Когда она прибыла из Италии, я подумала, что будет очень странно иметь мачеху, которая старше тебя всего на четыре года. Она третья жена моего отца, моя мать два года как умерла. Но вскоре после приезда Марии в Вену мы с ней подружились как сестры, мы вместе смеемся над глупыми дворцовыми интригами, ездим в город на рождественские базары и пишем портреты в нашей уютной мастерской с окнами на зимние сады Шенбруннского дворца. Будучи старшей из детей в семье, я никогда не имела подруги одних со мной лет. По возрасту мне ближе всех мой шестнадцатилетний брат Фердинанд, но он от рождения слабоумен, как и наша сестренка Мария-Каролина. Поэтому с детства моим уделом было одиночество.

— Хочешь, я напишу тебя с Зиги? — спрашивает Мария, глядя на спящего у моих ног маленького спаниеля.

— Не знаю, — отвечаю я. — Ты как думаешь, Зиги? Хочешь позировать?

Мой песик открывает глаза и лает.

— Он понимает, что ты говоришь про него! — смеется Мария.

— Еще бы. — Я откладываю кисть, нагибаюсь к Зиги и беру на руки. — В целой Вене не сыщешь более смышленого пса. Ведь правда? — Зиги зарывается головой мне под мышку. Во всей Австрии я не встречала собаки, у которой уши были бы покрыты такой длинной, лохматой шерстью. Мне его подарила Мария, когда только приехала в Шенбрунн, и с тех пор я с ним не расстаюсь.

— Если тебе удастся удержать его на месте, я напишу тебя с ним на руках.

— Зиги, а ну-ка, веди себя как следует! — строгим голосом командую я. Песик кладет голову на передние лапы и поднимает на меня глаза.
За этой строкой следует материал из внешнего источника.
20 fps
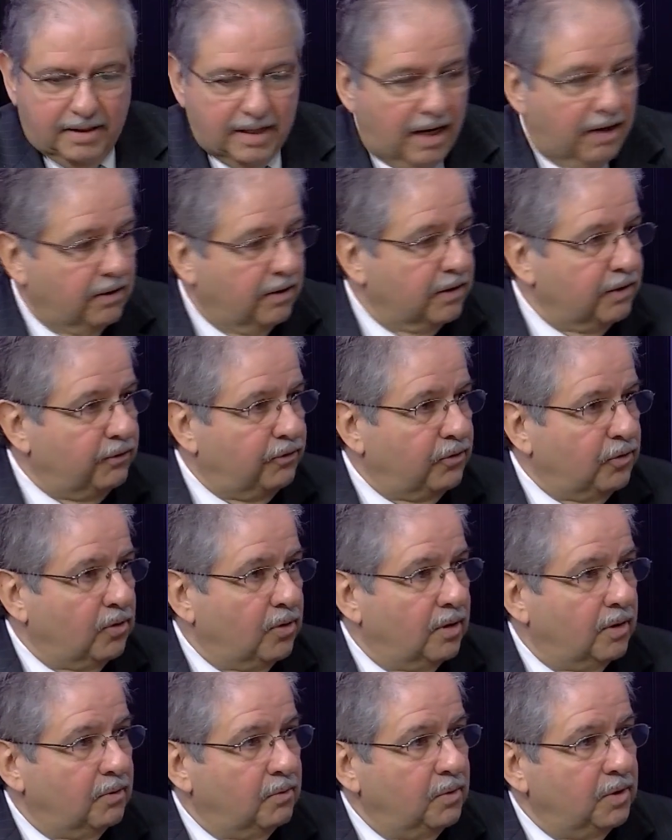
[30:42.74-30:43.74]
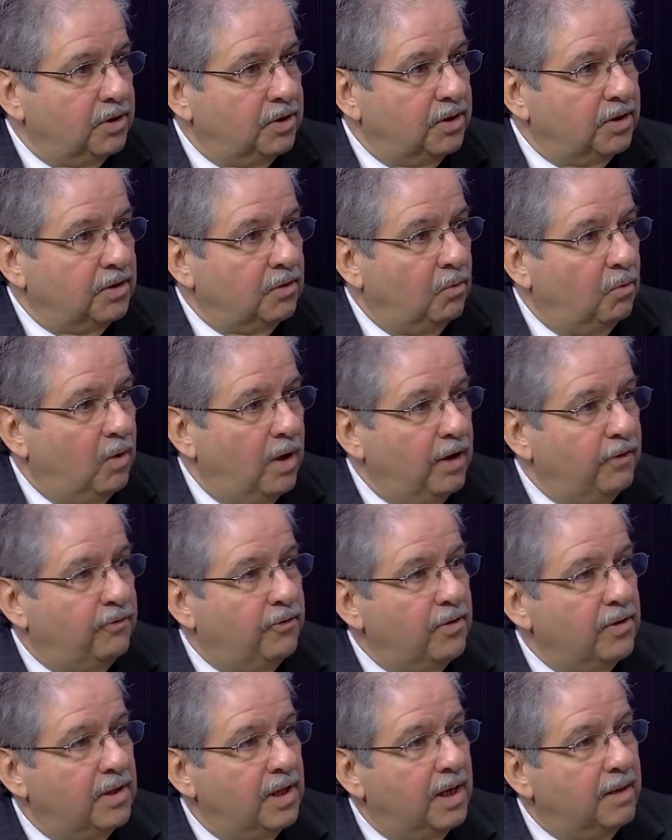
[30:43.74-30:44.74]
on the floor, which is a way for
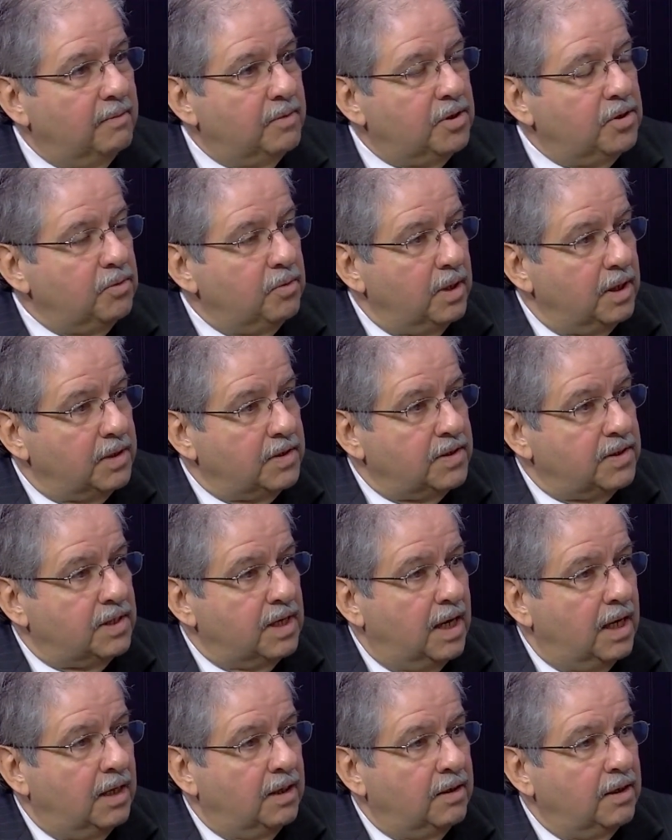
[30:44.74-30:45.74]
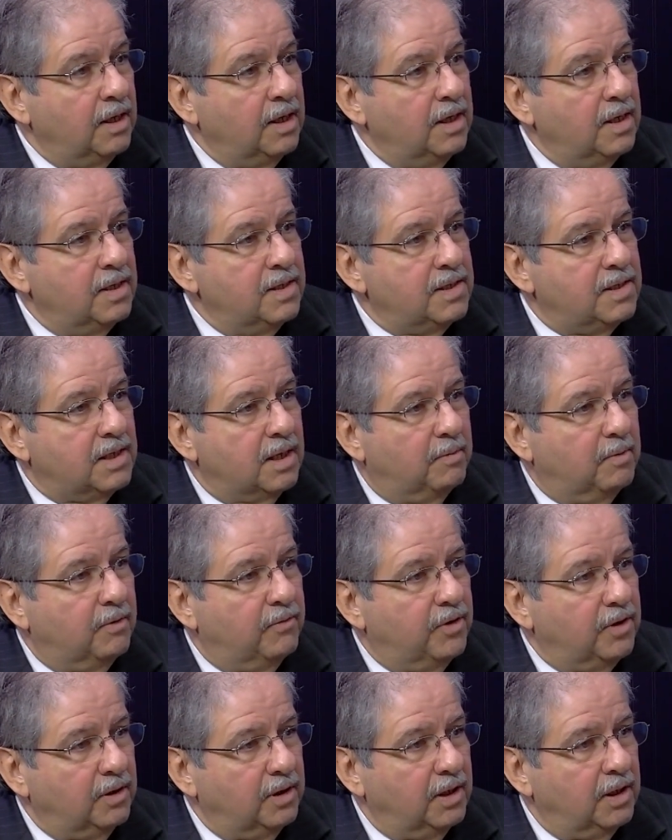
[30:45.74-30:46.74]
them to extend some of the
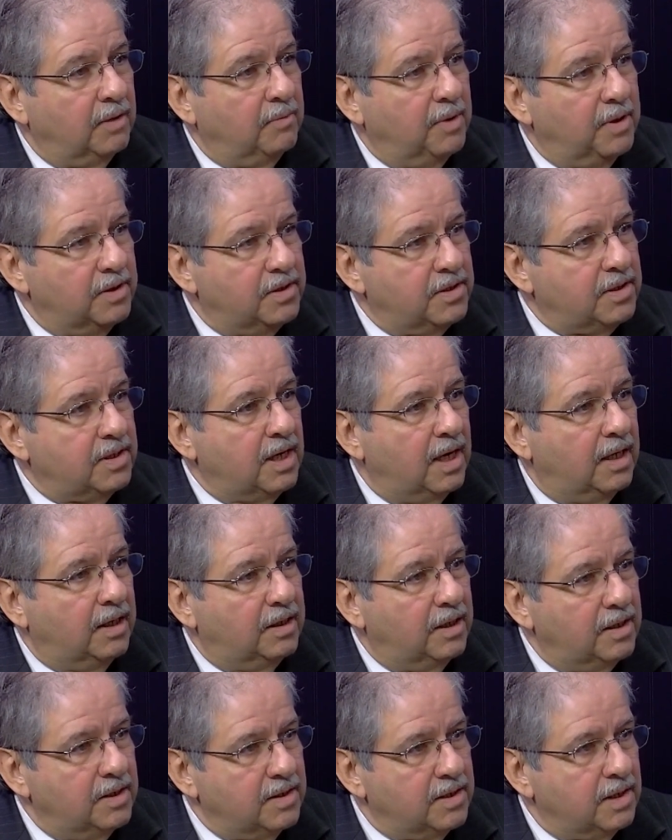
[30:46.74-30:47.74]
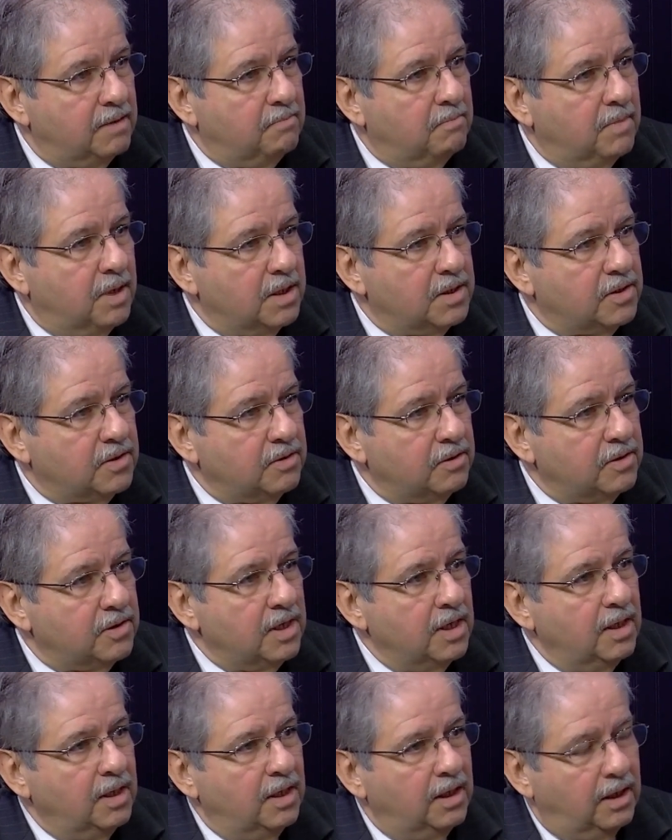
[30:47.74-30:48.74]
ligaments, tendons, and muscles
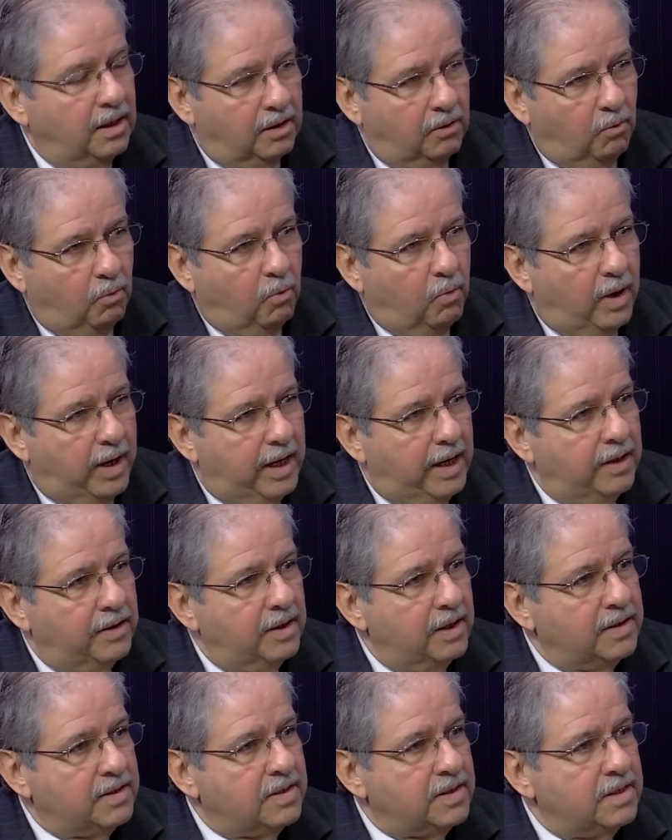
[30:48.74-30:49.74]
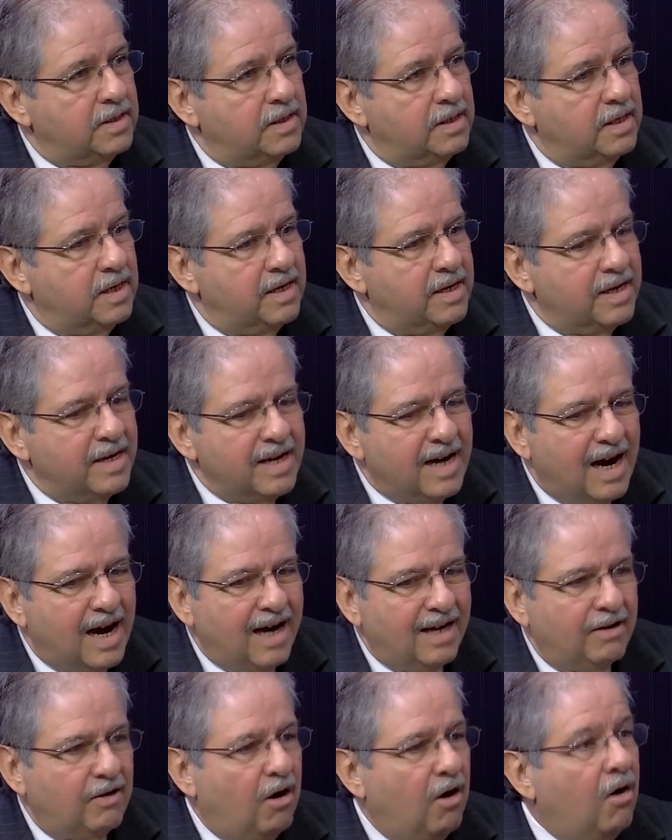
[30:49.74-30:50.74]
in a way that's not
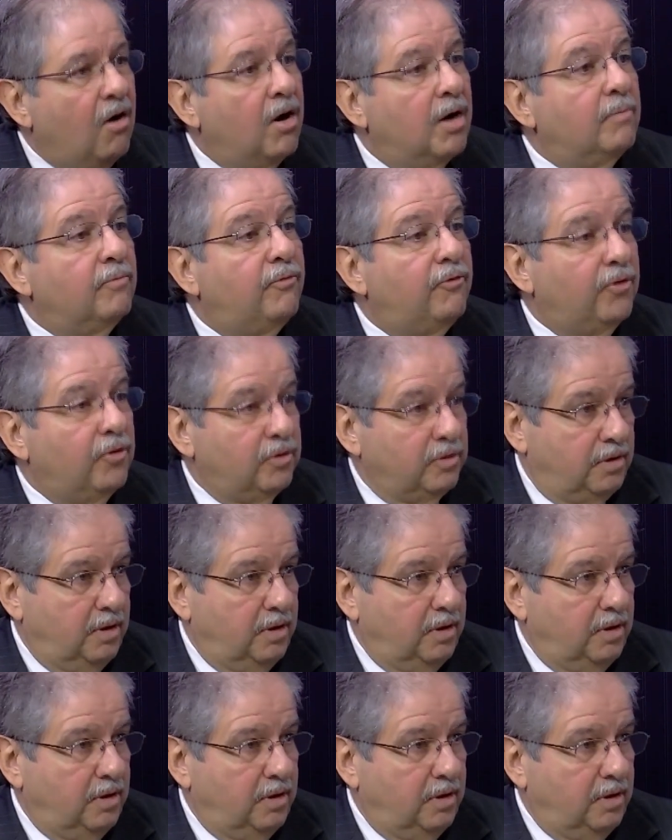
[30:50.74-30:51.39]
harmful to them.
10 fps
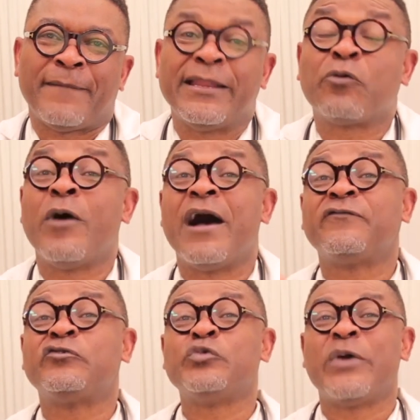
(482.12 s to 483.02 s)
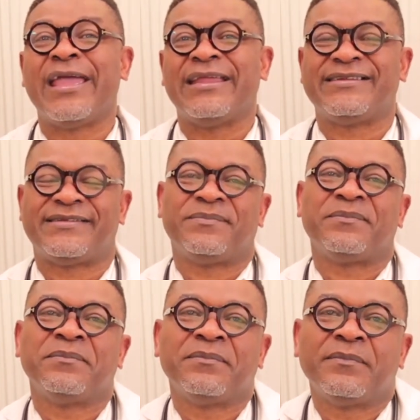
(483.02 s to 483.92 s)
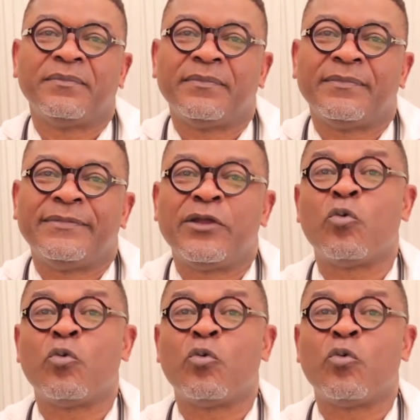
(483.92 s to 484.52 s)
They could have two heads. They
— Вот молодец! — Мария макает кисть в черную краску, но не успевает сделать мазок на холсте, как спаниель уже пошевелился. — Ох, Зиги. — Она вздыхает. — Ну что с тобой такое?

— Он нервничает, — оправдываюсь я и шепотом объясняю: — С ним это с того дня, как приехал император.

— Меня это нисколько не удивляет. Этого человека даже животные не выносят.

Мы говорим о Наполеоне, в прошлом месяце прибывшем в Вену с унизительным проектом договора, пребывая в полной уверенности, что мой отец, император Священной Римской империи Франциск Второй, его подпишет. Наши британские союзники категорически возражали против капитуляции отца. Но в войне против Наполеона он и так уже потерял три миллиона солдат.

Условия предложенного Наполеоном договора были жесткими, мы должны были уступить Баварии Зальцбург и Тироль, Галисию отдать Польше, Восточную Галисию — России и большую часть Хорватии — Франции. И вот четыреста тысяч наших граждан, не говорящих ни на одном языке кроме немецкого, употребляющих только немецкую пищу и знающих только немецкие обычаи, за одну ночь превратились в подданных четырех разных стран. Зато оставшаяся часть королевства осталась нетронутой, и этим отец обязан князю Меттерниху. Говорят, мир не видывал другого такого дипломата. И что если бы не Меттерних, от великой империи Габсбургов-Лотарингских ничего бы не осталось.

После того как договор был подписан, я слышала перешептывание придворных: «Лучше быть уличным попрошайкой, нежели трусом». Они считали, что отец продал Адриатическое побережье за корону. Но ведь это не их мужья и сыновья гибли на фронте. И не они из месяца в месяц получали еженедельные списки погибших. Ужасные списки. А я получала. Я сидела там, в Государственном совете империи, поскольку после восшествия на престол Фердинанда мне предстоит сделаться его регентшей. Я понимаю, какую высокую цену затребовал с Австрии Наполеон. Но придворные словно забыли, на что способны французы. Забыли, как всего шестнадцать лет назад они обезглавили мою двоюродную бабушку, королеву Марию-Антуанетту.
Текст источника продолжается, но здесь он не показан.